- [Requirement]:
Take every record and write it out again exactly, with no images included.

- [Records for this task]:

++++++++++

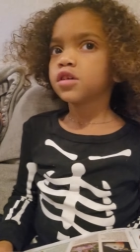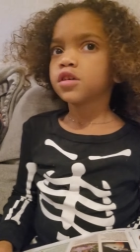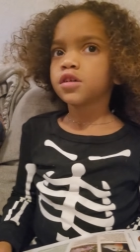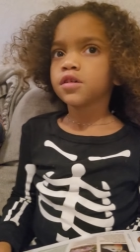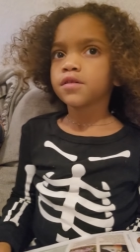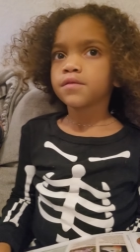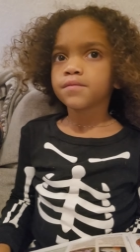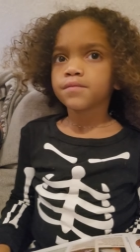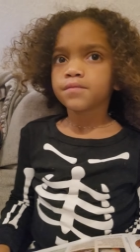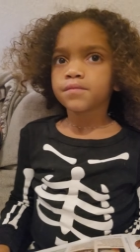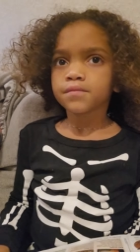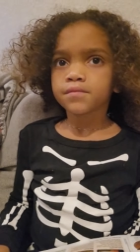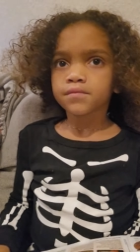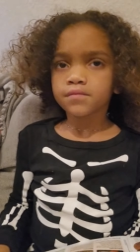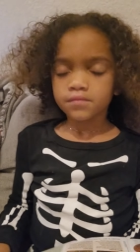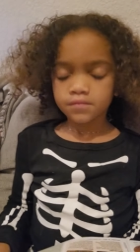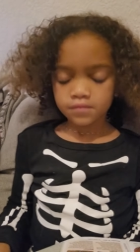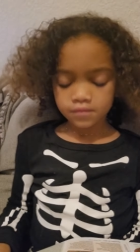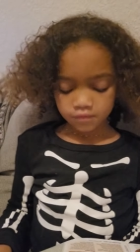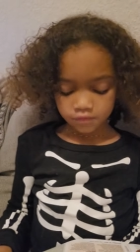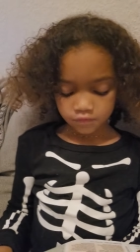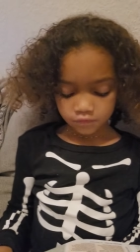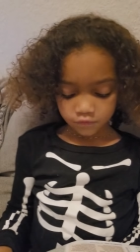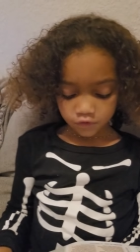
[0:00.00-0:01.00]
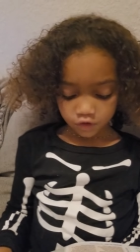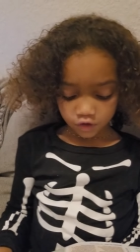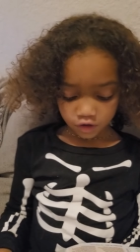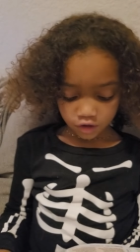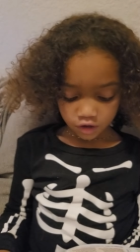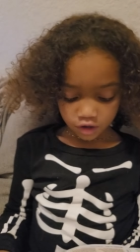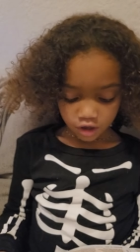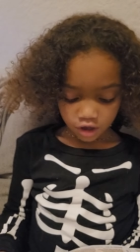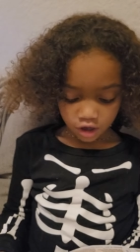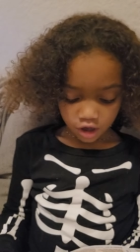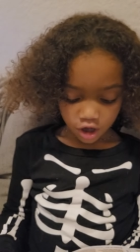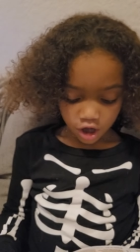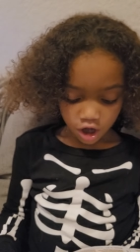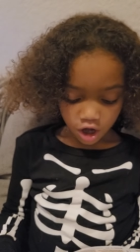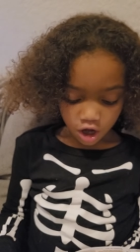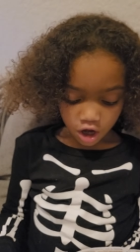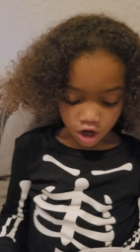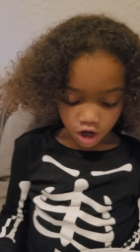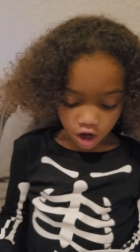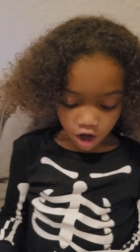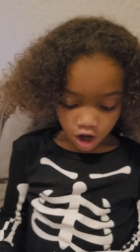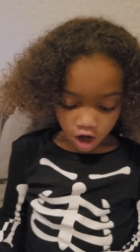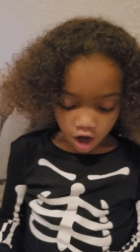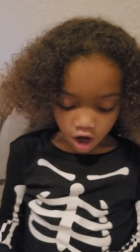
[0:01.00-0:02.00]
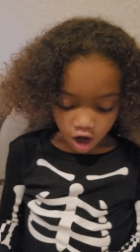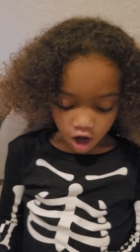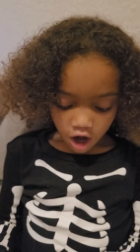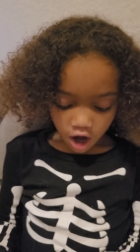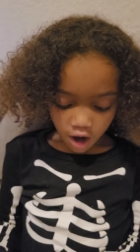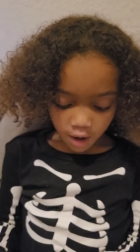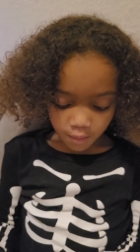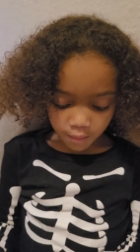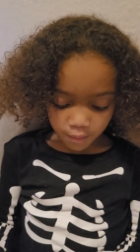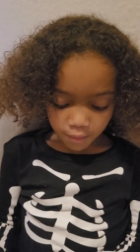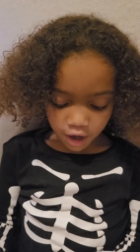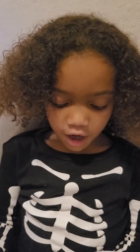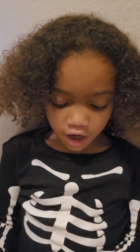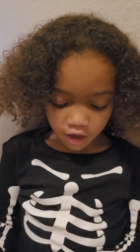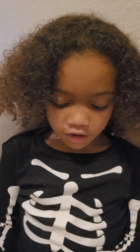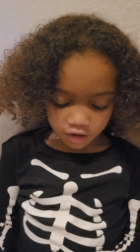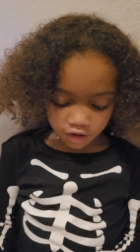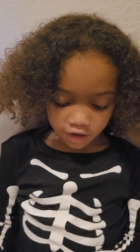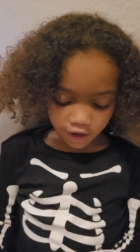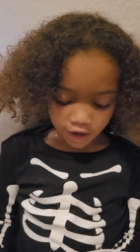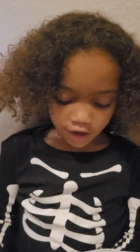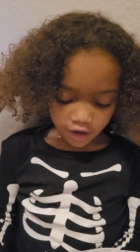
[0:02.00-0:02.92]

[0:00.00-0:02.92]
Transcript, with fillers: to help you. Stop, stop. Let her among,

++++++++++

- [Answer to this task]:
[0:00.00-0:01.00]
[0:01.00-0:02.00]
[0:02.00-0:02.92]

[0:00.00-0:02.92]
Transcript, with fillers: to help you. Stop, stop. Let her among,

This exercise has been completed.